| Data provided |
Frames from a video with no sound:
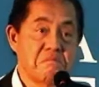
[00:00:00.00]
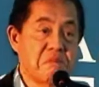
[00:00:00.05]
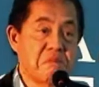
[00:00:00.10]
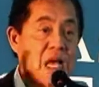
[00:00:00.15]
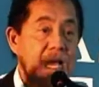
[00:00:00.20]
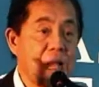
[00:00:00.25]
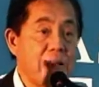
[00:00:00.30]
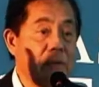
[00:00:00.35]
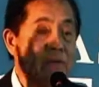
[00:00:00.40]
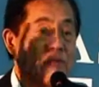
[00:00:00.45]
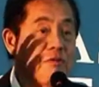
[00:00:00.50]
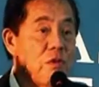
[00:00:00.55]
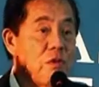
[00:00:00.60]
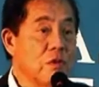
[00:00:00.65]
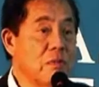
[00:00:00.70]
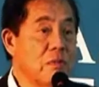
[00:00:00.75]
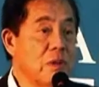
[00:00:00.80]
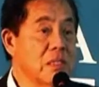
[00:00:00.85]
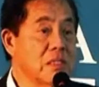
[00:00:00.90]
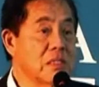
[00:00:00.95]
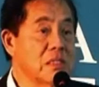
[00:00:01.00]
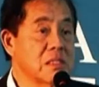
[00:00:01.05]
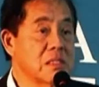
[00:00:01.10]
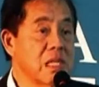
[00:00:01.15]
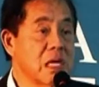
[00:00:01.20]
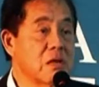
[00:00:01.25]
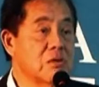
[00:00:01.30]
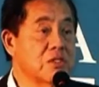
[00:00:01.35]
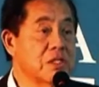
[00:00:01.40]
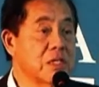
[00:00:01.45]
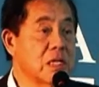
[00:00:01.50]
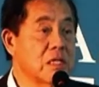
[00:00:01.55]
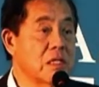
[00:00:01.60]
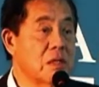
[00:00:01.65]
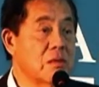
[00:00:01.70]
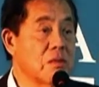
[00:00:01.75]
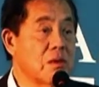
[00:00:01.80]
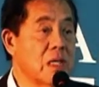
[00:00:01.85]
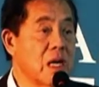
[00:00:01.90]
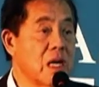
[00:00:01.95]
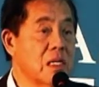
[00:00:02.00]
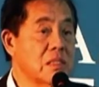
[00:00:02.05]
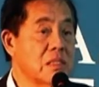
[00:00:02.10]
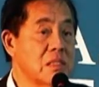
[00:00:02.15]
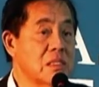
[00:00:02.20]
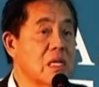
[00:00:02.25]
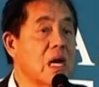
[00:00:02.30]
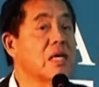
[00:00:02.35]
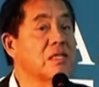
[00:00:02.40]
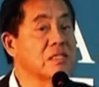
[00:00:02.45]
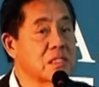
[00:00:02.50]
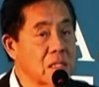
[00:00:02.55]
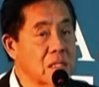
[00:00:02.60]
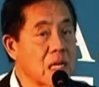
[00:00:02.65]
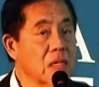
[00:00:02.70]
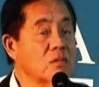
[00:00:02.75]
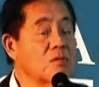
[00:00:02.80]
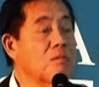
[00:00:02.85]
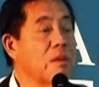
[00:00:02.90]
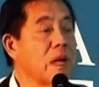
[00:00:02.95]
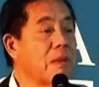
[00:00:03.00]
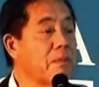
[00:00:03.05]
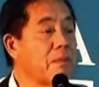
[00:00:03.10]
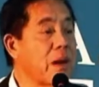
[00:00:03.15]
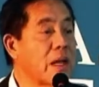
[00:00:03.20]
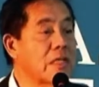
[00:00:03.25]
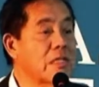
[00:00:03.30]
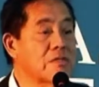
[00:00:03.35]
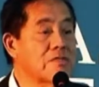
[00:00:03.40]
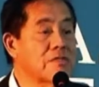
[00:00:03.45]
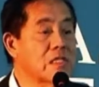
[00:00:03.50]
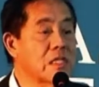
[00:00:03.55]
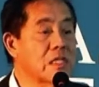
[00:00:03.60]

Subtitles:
Teleperformance negotiated with us. I stuck to my price of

| Description of the task |
Return only the line with "[00:00:00.25]" and the lines after it up to the end of the records, exact and free of pictures.

| Task response |
[00:00:00.25]
[00:00:00.30]
[00:00:00.35]
[00:00:00.40]
[00:00:00.45]
[00:00:00.50]
[00:00:00.55]
[00:00:00.60]
[00:00:00.65]
[00:00:00.70]
[00:00:00.75]
[00:00:00.80]
[00:00:00.85]
[00:00:00.90]
[00:00:00.95]
[00:00:01.00]
[00:00:01.05]
[00:00:01.10]
[00:00:01.15]
[00:00:01.20]
[00:00:01.25]
[00:00:01.30]
[00:00:01.35]
[00:00:01.40]
[00:00:01.45]
[00:00:01.50]
[00:00:01.55]
[00:00:01.60]
[00:00:01.65]
[00:00:01.70]
[00:00:01.75]
[00:00:01.80]
[00:00:01.85]
[00:00:01.90]
[00:00:01.95]
[00:00:02.00]
[00:00:02.05]
[00:00:02.10]
[00:00:02.15]
[00:00:02.20]
[00:00:02.25]
[00:00:02.30]
[00:00:02.35]
[00:00:02.40]
[00:00:02.45]
[00:00:02.50]
[00:00:02.55]
[00:00:02.60]
[00:00:02.65]
[00:00:02.70]
[00:00:02.75]
[00:00:02.80]
[00:00:02.85]
[00:00:02.90]
[00:00:02.95]
[00:00:03.00]
[00:00:03.05]
[00:00:03.10]
[00:00:03.15]
[00:00:03.20]
[00:00:03.25]
[00:00:03.30]
[00:00:03.35]
[00:00:03.40]
[00:00:03.45]
[00:00:03.50]
[00:00:03.55]
[00:00:03.60]

Subtitles:
Teleperformance negotiated with us. I stuck to my price of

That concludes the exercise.